Vitamin A is important for cell repair and healing, immune system function, and proper growth of body tissues, as well as playing an important role in maintaining healthy vision. Deficiencies in vitamin A can therefore negatively impact the ability to fight infections and repair damaged tissues, and it can also affect vision, especially in low light.
Although some foods are quite high in vitamin A (such as liver), most of us end up getting our dietary vitamin A in the form of beta carotene (from, among other sources, orange-coloured vegetables and fruits), which the body then converts to vitamin A.
Although most children in Canada are meeting their required daily iron intakes, there are some exceptions. At particular risk are adolescent girls, who may not be keeping up with the iron losses that occur with their monthly menses.
Iron is required in order for the blood to carry oxygen to our cells and tissues. As iron levels drop, children and teens can become very tired and irritable and have problems with poor appetite, focusing, learning, and performing in school.
Because too much iron can cause its own set of problems, it is not recommended to supplement children with iron unless they are known to be deficient (your health care practitioner can test this if there are concerns). Instead, ensuring regular intake of iron-rich foods that provide iron is a safe and natural way to keep children’s levels healthy.
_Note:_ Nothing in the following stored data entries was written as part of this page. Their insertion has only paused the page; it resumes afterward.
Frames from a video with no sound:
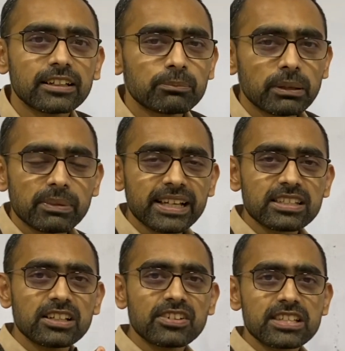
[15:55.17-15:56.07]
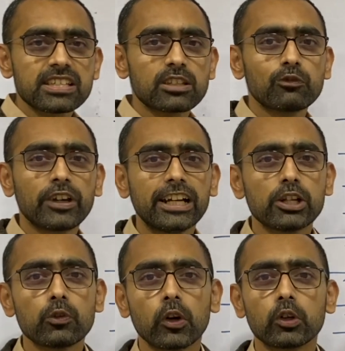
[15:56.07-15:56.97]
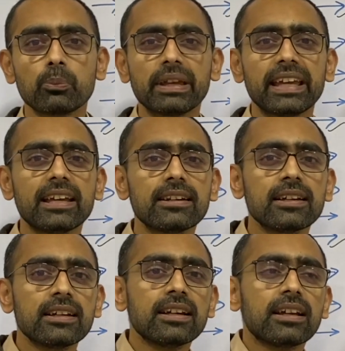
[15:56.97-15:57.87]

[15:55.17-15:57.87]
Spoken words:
public service is the field you want to be in,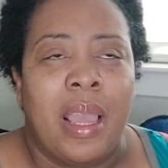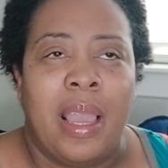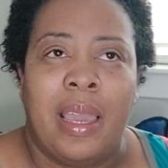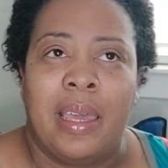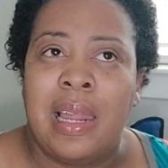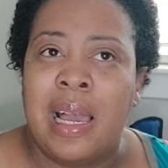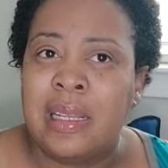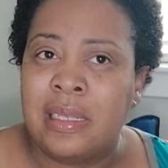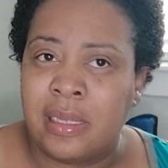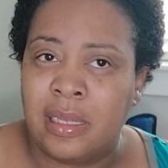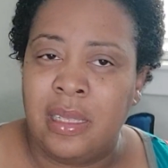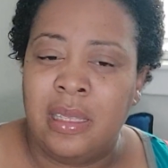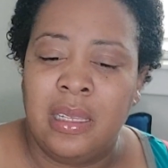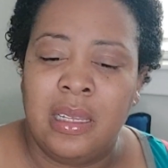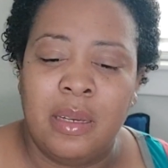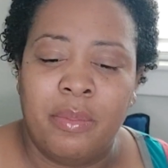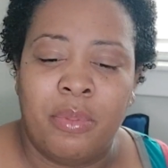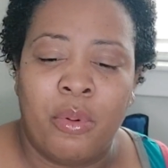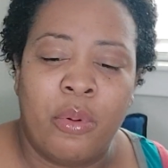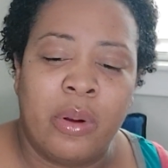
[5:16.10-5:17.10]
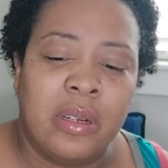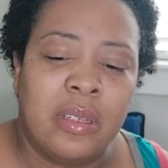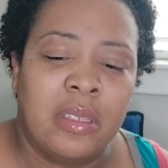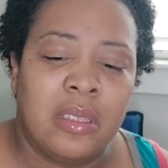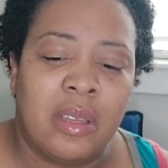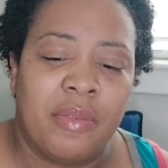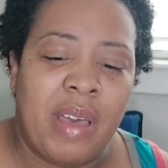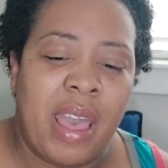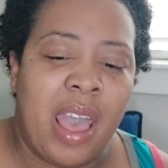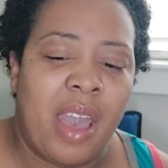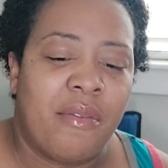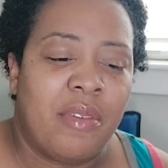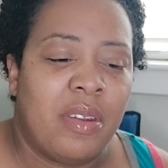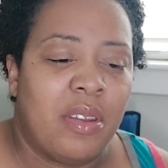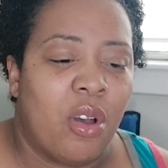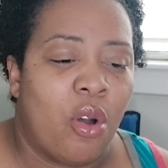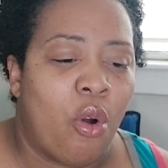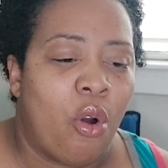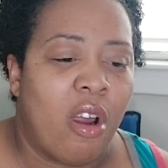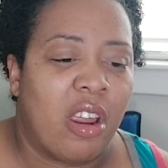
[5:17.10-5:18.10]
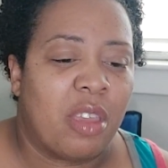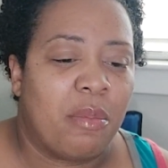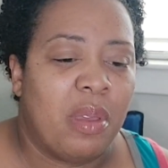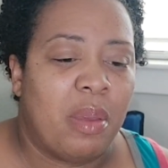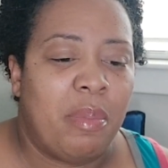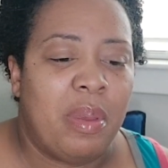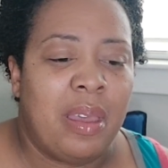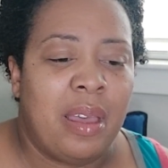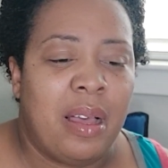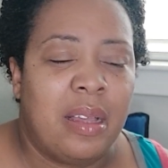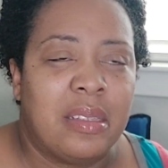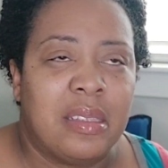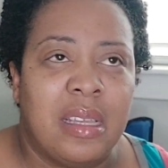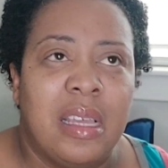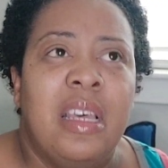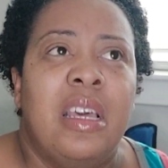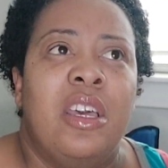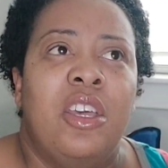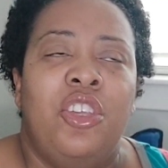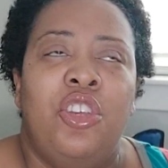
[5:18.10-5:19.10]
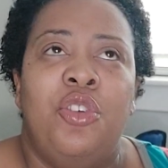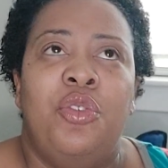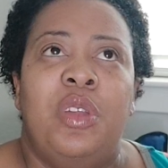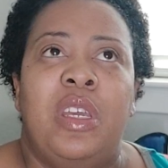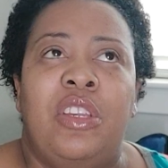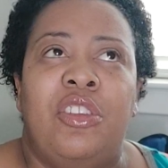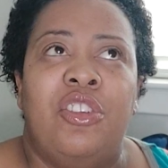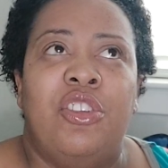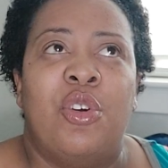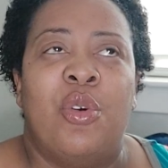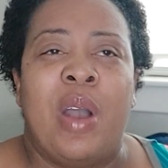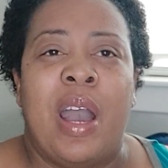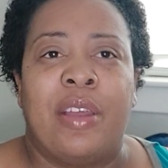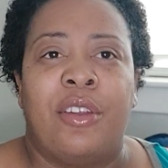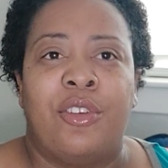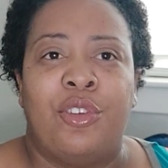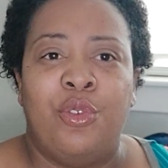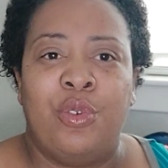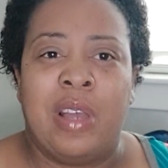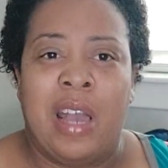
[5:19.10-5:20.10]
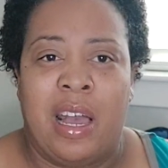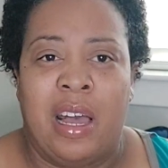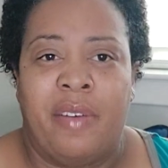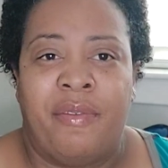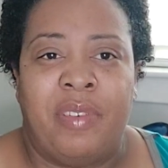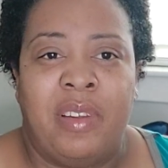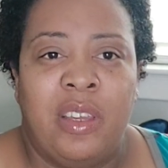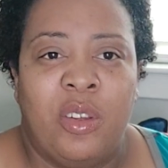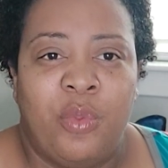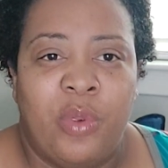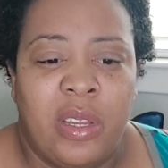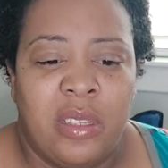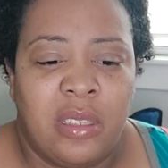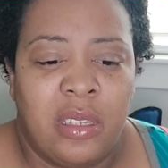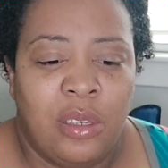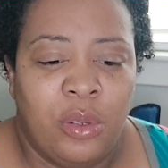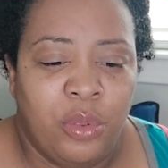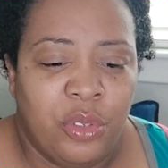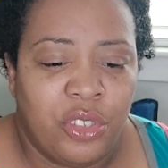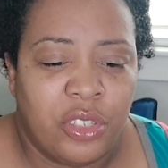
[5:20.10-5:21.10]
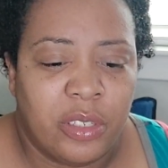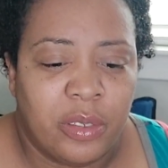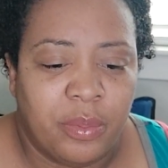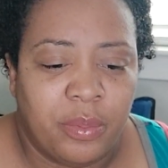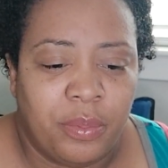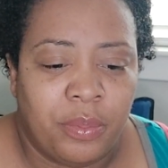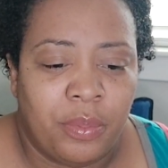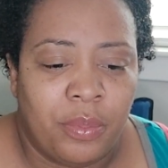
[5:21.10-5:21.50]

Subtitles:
And I see the importance of having an argument because you need to know how to do conflict resolution.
For the most part, it shows that Canadian children are doing quite well in meeting their nutritional needs through diet, but that a few key areas show a need for improvement: calcium, magnesium, vitamin A, sodium, and, for some, iron.
The safest and most natural way to improve these intakes is by boosting the intake of foods that are rich in calcium, magnesium, iron, and vitamin A while trying to reduce the intake of high-sodium foods. The following chart provides some guidance.
For packaged foods, read labels carefully. Look at the percent daily value (% DV) listed next to sodium. If the value is 15% or higher, it would be considered a high-sodium food, and looking for an alternative (with 5% DV or less listed on the label) will help to decrease excess sodium intake.
In the CCHS, dietary vitamin D was listed as being well below recommended intakes in most age groups. However, this must be interpreted carefully. Most of our vitamin D does not come from our diet but from sunlight exposure.
Dietitians of Canada advises that adequate vitamin D is possible through diet and sun exposure; however, breastfed infants, those with darker skin, and individuals with certain medical conditions may need a supplement. If in doubt, consult your health care practitioner.